委員会では、不採択として、厚生労働省の専門委員会は消費支出額全体でみた場合、70歳以上の高齢者について老齢加算に相当するだけの特別な事情があるとは認められないため、加算は廃止の方向で見直すべきと報告した。それに基づき国は加算を廃止した。現在の対応は妥当である。
福岡高裁では違法との判決も出たが、同様の訴訟は全国各地で争われている。先月の東京高裁の判決は、廃止はやむを得ない選択で、憲法違反に当たらないとした。国の財政状況も大変厳しく、廃止はやむを得ないとの意見が出され、またさきの福岡高裁の判決も踏まえ、他の裁判の動向や全国的な議論の状況を見定める必要があるので、いったんここは継続審査とした方がよいなどの意見も出されました。
老齢加算とは、1960年から40年以上行われてきた制度、高齢者は消化吸収がよい食品、暖房、御近所や親せきの訪問、墓参りなど、ほかの年代に比べてお金がかかることから設けられたものです。生活保護の基準が低過ぎる中で重要な役割を担ってきました。
しかし、社会保障予算を毎年2,200億円削減するとした当時の自民党・公明党政権は、老齢加算を04年==平成16年4月から削減し、06年4月から全廃しました。長野市では、平成15年4月1日、16,680円、18年には支給ゼロになりました。
老齢加算廃止は、憲法第25条の生存権に反するとして、廃止処分取消しを全国8都府県で約100人が裁判に訴えています。これまで4地裁と東京高裁で、原告の訴えを退ける判決が出されていましたが、6月14日、福岡高裁で初めて廃止処分を取り消しました。国と市は相談して、最高裁判所の判断を仰ぐとしています。
福岡高等裁判所判決では、老齢加算廃止で生活扶助の支給額が約20%減らされた都市部の単身世帯と指摘、生活保護は国の恩恵ではなく、国民の権利と認めた上で、正当な理由がなければ、既に決定された保護を不利益に変更することがないとした生活保護法第56条に反するのかを検討しました。
厚生労働省の専門委員会の中間取りまとめ2003年12月16日は、老齢加算の廃止の方向を打ち出す一方で、次のことを求めました。高齢者世帯の社会生活に必要な費用に配慮して、最低生活水準が維持される必要がある。生活水準が急に低下することのないように講じるべきである。ところがわずか4日後の12月20日に、小泉内閣の下で老齢加算が3年間で全廃されました。

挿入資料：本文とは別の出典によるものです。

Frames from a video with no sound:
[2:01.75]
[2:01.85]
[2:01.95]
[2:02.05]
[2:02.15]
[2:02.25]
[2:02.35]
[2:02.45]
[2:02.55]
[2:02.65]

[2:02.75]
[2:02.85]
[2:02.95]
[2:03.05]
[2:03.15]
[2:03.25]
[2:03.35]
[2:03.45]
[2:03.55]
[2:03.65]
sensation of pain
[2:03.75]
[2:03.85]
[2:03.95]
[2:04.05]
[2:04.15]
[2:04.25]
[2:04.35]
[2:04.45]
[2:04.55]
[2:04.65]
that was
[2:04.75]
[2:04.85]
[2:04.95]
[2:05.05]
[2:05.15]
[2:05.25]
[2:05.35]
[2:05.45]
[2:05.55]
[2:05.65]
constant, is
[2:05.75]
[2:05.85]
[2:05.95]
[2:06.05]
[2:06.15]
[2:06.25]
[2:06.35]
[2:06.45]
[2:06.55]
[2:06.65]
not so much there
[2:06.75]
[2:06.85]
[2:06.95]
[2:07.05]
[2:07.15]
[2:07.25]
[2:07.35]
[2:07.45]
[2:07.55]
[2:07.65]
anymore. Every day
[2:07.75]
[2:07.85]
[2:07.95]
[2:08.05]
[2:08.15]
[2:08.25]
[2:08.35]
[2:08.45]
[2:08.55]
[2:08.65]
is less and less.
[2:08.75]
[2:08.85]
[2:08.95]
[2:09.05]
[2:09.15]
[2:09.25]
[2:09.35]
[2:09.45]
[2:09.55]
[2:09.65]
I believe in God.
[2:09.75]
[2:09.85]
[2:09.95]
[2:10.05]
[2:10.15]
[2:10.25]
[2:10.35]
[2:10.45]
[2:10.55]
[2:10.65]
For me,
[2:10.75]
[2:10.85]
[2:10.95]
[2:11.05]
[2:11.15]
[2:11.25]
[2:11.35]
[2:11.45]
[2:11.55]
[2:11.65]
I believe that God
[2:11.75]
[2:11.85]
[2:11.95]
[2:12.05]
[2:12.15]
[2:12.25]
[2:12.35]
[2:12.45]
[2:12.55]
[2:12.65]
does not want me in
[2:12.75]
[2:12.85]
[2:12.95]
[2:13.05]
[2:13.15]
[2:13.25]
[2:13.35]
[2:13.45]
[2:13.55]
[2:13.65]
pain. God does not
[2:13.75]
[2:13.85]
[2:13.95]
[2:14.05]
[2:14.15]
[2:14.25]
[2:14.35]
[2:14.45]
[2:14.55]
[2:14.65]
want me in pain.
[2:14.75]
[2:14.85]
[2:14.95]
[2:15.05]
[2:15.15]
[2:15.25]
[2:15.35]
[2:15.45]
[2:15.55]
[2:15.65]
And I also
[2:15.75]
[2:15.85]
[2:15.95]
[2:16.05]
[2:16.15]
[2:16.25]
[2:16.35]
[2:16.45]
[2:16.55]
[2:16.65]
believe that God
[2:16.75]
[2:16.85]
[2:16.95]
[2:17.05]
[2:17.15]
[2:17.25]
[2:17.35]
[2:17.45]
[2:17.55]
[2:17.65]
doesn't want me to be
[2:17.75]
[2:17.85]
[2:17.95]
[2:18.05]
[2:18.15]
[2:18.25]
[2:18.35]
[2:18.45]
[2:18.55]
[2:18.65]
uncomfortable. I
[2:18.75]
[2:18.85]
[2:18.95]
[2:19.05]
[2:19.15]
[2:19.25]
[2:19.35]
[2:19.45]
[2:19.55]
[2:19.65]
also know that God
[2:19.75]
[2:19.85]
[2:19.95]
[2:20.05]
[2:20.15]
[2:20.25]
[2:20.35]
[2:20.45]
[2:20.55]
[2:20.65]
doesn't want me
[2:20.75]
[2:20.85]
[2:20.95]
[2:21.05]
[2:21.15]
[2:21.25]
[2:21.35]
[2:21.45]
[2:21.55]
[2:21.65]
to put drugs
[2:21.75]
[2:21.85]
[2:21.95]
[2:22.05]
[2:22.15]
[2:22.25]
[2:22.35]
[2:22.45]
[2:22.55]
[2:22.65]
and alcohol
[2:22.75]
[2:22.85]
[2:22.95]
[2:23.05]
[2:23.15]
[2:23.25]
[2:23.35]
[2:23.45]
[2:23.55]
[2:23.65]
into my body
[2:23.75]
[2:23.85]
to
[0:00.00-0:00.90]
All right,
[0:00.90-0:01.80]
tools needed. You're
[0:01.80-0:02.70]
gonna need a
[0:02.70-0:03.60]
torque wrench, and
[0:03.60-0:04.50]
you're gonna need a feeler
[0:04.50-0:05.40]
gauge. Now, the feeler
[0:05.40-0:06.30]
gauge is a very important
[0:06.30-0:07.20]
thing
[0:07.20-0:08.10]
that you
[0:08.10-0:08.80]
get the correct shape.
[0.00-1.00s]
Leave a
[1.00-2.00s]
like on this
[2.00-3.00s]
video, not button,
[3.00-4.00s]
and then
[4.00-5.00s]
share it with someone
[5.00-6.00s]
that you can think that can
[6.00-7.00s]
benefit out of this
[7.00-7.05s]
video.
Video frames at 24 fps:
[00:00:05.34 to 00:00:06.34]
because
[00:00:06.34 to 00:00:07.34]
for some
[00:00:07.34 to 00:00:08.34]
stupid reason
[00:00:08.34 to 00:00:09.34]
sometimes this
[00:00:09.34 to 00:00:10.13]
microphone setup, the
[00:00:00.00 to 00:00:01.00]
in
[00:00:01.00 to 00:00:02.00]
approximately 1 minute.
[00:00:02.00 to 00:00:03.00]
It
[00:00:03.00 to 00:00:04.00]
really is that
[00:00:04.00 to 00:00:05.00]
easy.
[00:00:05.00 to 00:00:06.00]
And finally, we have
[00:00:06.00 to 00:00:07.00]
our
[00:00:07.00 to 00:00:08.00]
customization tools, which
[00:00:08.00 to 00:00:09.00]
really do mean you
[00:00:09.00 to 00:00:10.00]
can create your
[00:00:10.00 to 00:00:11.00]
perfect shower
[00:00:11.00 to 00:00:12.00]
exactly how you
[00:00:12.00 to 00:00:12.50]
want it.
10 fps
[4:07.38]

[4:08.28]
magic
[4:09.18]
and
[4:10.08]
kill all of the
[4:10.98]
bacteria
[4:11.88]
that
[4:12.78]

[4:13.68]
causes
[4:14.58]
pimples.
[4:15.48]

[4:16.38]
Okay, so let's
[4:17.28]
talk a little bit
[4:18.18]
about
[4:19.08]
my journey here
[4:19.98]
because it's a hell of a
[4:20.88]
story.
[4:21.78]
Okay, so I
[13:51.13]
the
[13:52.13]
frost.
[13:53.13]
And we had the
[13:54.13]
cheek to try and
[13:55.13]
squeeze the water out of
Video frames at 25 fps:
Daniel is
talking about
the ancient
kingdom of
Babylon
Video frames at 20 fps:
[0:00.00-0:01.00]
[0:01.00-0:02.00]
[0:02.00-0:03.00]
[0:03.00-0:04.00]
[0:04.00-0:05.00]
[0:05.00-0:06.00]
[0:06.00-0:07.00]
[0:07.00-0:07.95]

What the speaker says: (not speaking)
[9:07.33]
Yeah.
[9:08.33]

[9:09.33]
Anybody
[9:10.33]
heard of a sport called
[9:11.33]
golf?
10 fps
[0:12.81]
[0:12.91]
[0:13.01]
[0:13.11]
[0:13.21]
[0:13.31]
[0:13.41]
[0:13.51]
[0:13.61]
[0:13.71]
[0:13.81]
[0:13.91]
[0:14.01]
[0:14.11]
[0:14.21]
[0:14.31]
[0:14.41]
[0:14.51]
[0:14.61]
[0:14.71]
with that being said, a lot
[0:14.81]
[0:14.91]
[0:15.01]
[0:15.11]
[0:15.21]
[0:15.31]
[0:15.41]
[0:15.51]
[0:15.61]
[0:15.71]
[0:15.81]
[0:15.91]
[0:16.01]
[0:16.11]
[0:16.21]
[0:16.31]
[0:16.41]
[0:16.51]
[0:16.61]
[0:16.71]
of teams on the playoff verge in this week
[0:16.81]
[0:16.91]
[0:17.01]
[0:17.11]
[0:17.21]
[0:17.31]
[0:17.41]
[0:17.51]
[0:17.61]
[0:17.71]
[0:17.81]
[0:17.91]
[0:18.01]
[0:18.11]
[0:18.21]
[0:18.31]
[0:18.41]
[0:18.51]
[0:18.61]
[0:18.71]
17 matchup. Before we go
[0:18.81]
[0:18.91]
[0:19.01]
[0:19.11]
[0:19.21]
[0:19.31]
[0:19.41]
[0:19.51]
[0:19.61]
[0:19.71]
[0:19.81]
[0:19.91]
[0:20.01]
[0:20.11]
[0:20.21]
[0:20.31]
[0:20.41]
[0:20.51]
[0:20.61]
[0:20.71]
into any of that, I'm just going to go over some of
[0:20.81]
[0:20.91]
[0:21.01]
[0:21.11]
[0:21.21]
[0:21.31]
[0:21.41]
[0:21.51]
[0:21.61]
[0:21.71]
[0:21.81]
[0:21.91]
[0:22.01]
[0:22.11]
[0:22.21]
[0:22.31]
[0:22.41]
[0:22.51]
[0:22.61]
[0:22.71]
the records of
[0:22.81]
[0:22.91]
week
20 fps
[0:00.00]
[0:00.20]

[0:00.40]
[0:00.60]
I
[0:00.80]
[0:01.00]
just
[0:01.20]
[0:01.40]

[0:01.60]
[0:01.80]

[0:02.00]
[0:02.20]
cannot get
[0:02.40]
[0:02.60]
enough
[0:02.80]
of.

判決では、中間取りまとめが求めたことを十分考慮せず、老齢加算を廃止したことは、社会通念に照らし、著しく妥当性を欠いたものと指摘、正当な理由のない保護基準の不利益変更であり、生活保護法第56条に反し、違法と断じました。
長野市では、現在70歳以上の保護を受けている方が598人います。平成15年4月1日の時点で、16,680円が老齢加算として支給されていました。財政負担は、市の負担が四分の一、国は残りの四分の三、市の負担額は約2,992万円と聞きました。市財政を圧迫しているという議員さんがいましたが、配当所得者の税率は20%になっているが、軽減税率の10%の実行です。それも所得税、市県民税合わせての税率です。この軽減税率によって、市税収入が1年間で約9,600万円減収になっています。この税率を元に戻すだけで、3年分の老齢加算の負担分が出てきます。
憲法第25条では、すべての国民は健康で文化的な最低限度の生活を営む権利を有する、国はすべての生活面について、社会福祉、社会保障及び公衆衛生の向上と増進に努めなければならないとしています。この間、夏の暑さでクーラーがなく死亡した例があり、クーラーの設置も行われました。老齢加算の廃止で食生活、おふろなどの制限、近所付き合いや老人会、冠婚葬祭などの制限を余儀なくされています。
憲法を国がきちっと守り、誠実に実行させ、老齢者が安心して暮らせるために請願の採択を全議員に訴えて討論を終わります。